Il se tourna, et constata l'apparition d'une liasse de parchemins. Xavier s'installa, et prit le temps de lire, les yeux à demi plissés par la somnolence. Ceci terminé, sans se tourner vers son interlocutrice il ordonna :
- Parfait. Nous continuerons donc ainsi, inutile de me réveiller les prochaines fois. Pour la semaine à venir, je veux les orientations politiques de chacune d'entre elles. J'imagine que tu connais tout de mes aspirations, je veux savoir lesquelles y seront les plus réceptives, sur quels points nous divergeons, sur quels sujets seront-elles les plus difficiles à convaincre ou sur lesquels nous pourrions entrer en opposition.
- Bien, sieur Xavier. Cependant, si elles n'y ont jamais pensé, je ne pourrais me prononcer.
- Débrouille toi. Je veux un rapport complet.
Elle s'inclina. En règle générale, les gens du Sud ne différaient de ceux du Nord qu'au sujet de la religion, et encore pouvaient-ils se montrer relativement tolérants. Néanmoins, il avait raison de préférer connaître le détail.

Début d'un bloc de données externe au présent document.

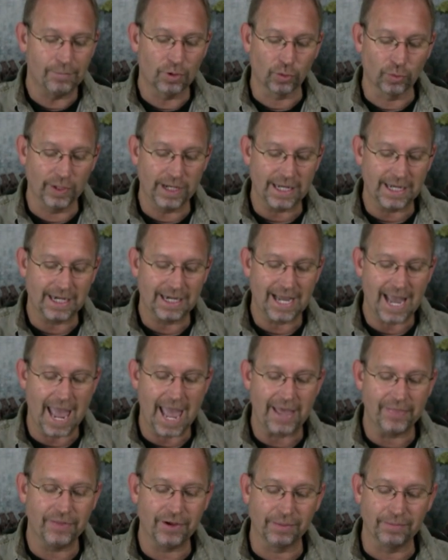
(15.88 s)
Maria,
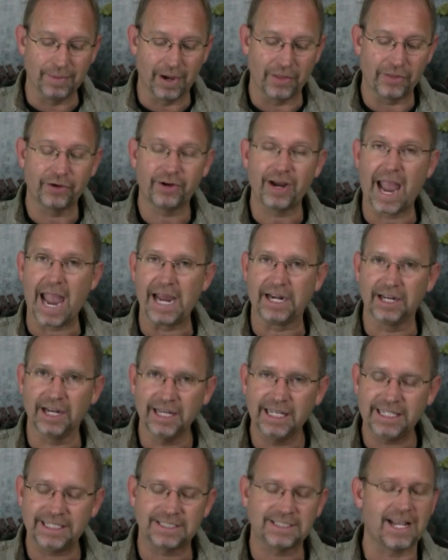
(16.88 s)
and their mother,
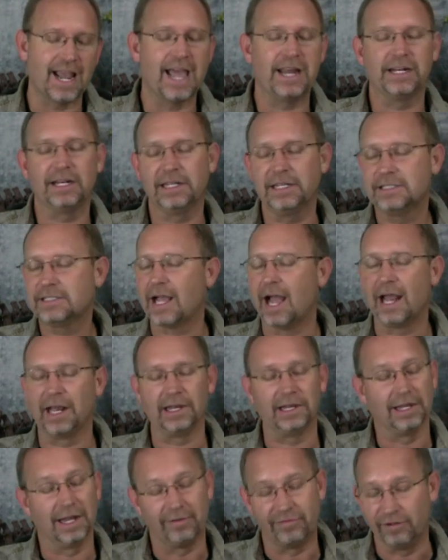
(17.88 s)
Annelise. Annelise, I
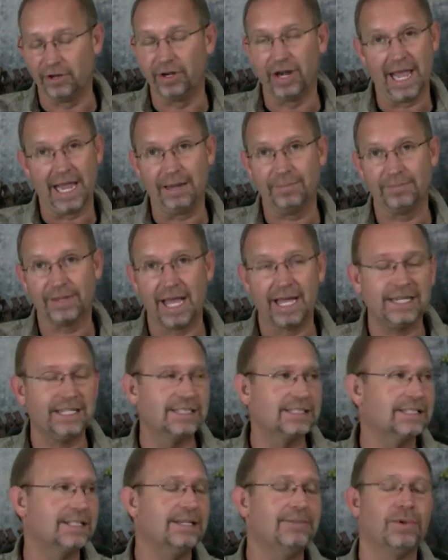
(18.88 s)
love your name. That
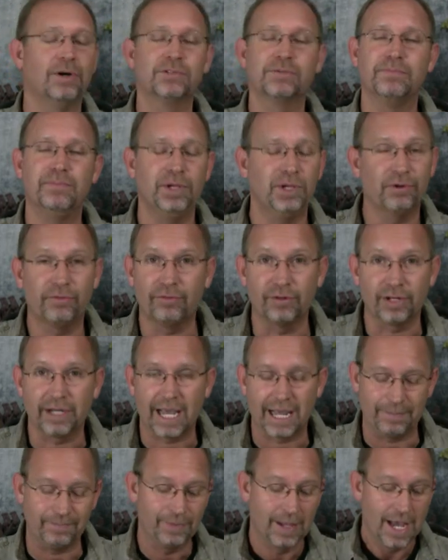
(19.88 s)
is the most beautiful
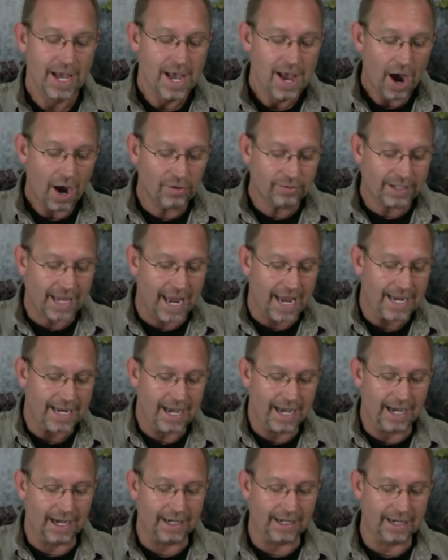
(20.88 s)
name.
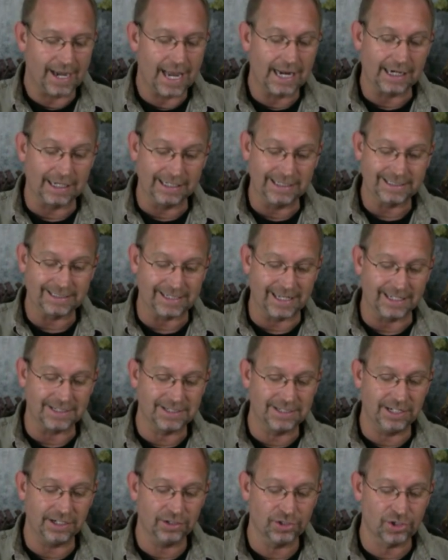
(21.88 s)
Okay, Annelise
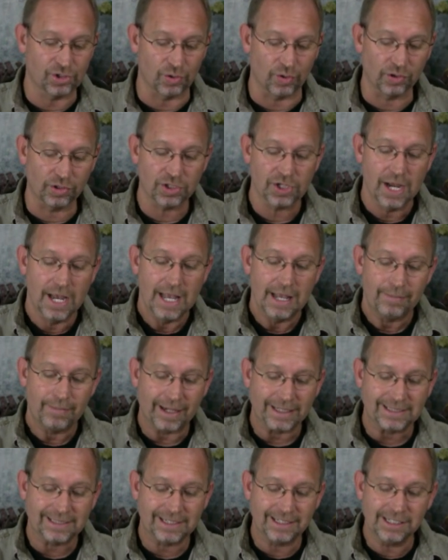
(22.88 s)
says, Dear George,
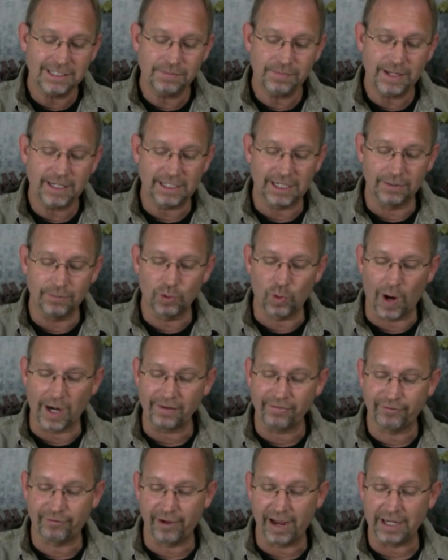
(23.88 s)
my son has become
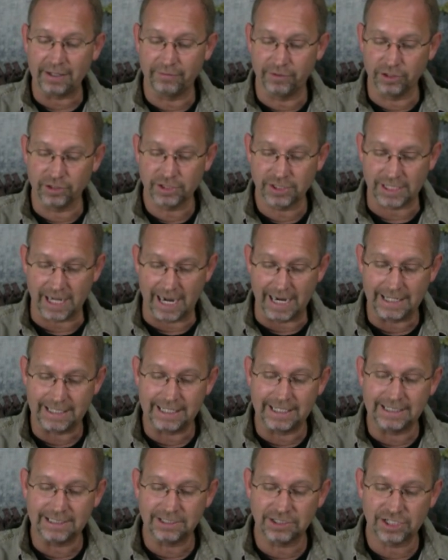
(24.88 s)
quite a fan of your
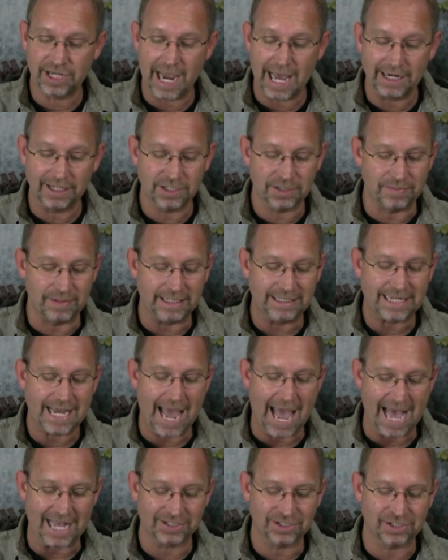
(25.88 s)
site and has challenged me
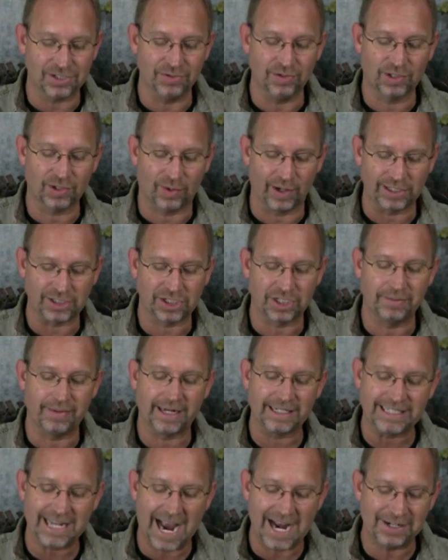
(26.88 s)
to ask you a question
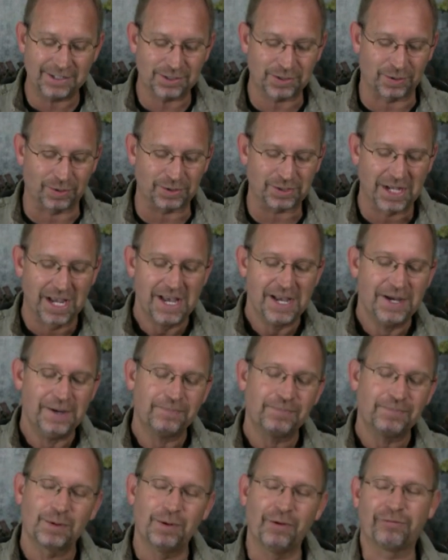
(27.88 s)
about dinosaurs.
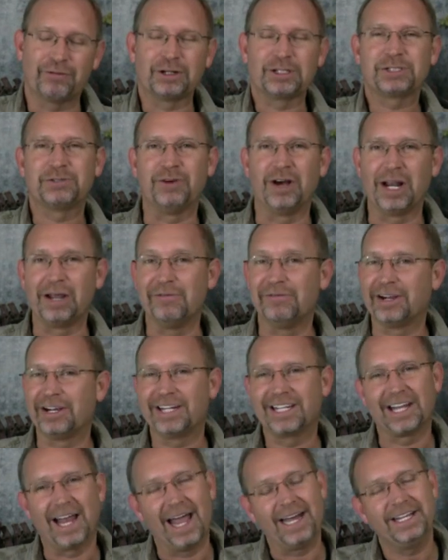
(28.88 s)
Well, first of all, I'm
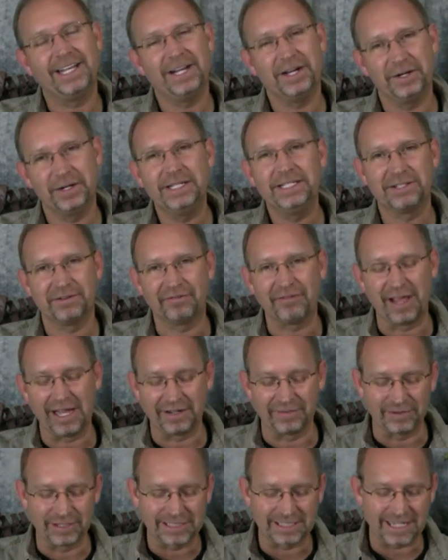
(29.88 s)
very glad to hear he's a
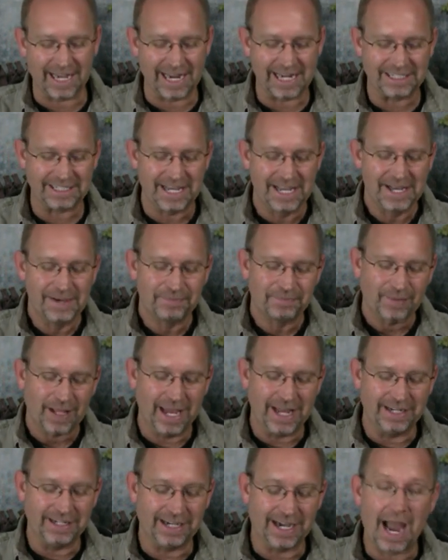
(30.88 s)
fan of the site,
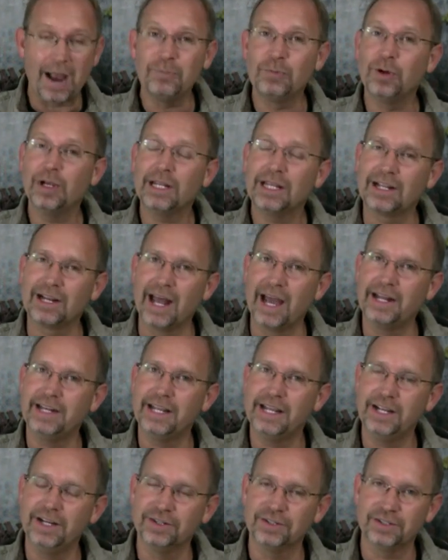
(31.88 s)
and I'm really glad
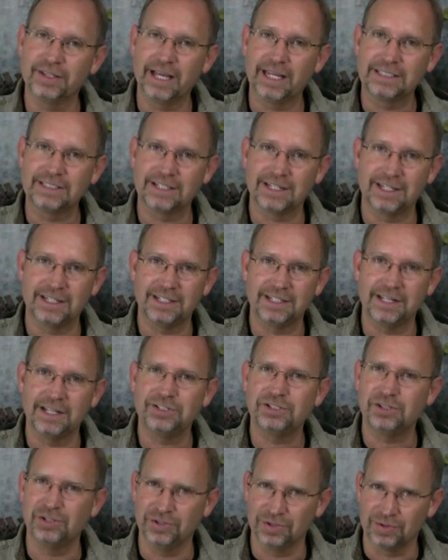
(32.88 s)
to hear
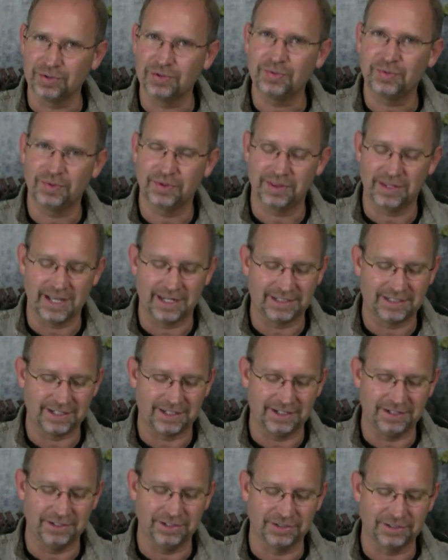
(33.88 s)
that
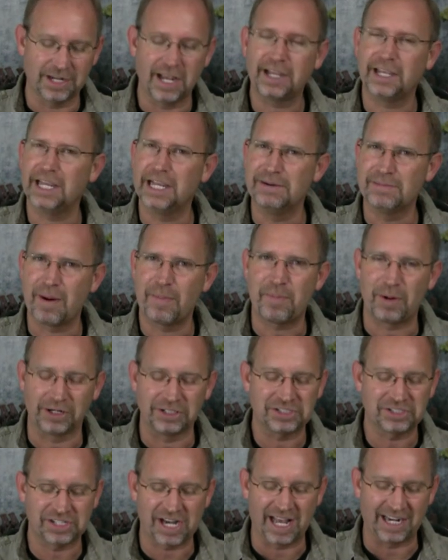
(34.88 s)
you're taking him up on
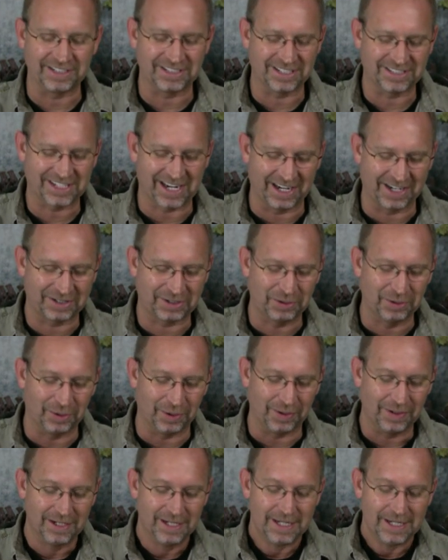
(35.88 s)
his challenge. That's kind of
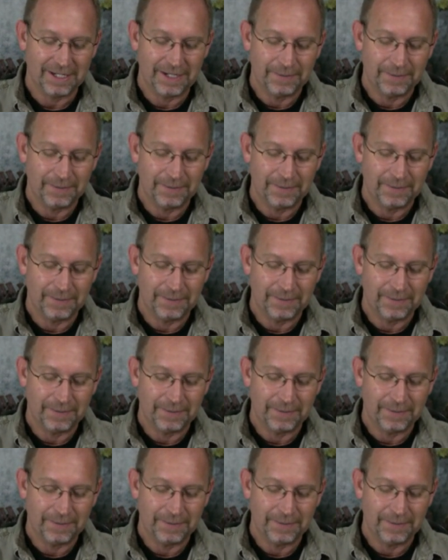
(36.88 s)
cool.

- Puis-je vous poser une question ?
Il se tourna vers elle et l'y autorisa d'un geste.
- Dois-je craindre pour ma réputation, en vous visitant de la sorte ?
- Non, certes non...
Xavier étouffa un baîllement, puis s'efforça de ne pas rire.
- Que trouvez-vous drôle ?
- Avec ma prude de sudiste, tu te doutes bien que j'ai pris mes précautions ! Mes gardes sont tous des hommes de confiance, dévoués à ma cause, ils ne diront rien. Et jamais je n'aurais cru que ta réputation de cuisse légère t'importerais !
- Eh bien si. Je suis vierge. Et à chaque sortie hors du château il ne se passe pas un jour sans que cette réputation ne m'attire des porcs.
- Comme tu y vas ! Allons, retourne te coucher. Il ne faudrait pas que Gérald se languisse de toi trop longtemps...
Il perdit son sourire en croisant, pour la première fois, le regard d'Ombre. Un regard fixe, prédateur, qui exprimait l'intensité du mépris que lui inspiraient ces hommes, et que lui-même commençait à entrer dans cette catégorie. Xavier ne put s'empêcher de déglutir. Cette intensité... elle cachait trop bien son jeu.
Ils se séparèrent dessus. Lui passa la nuit à réfléchir à ses découvertes sur sa nouvelle espionne. Elle s'endormit comme à son habitude, et explora le passé d'un ancien Comte pour satisfaire sa curiosité personnelle.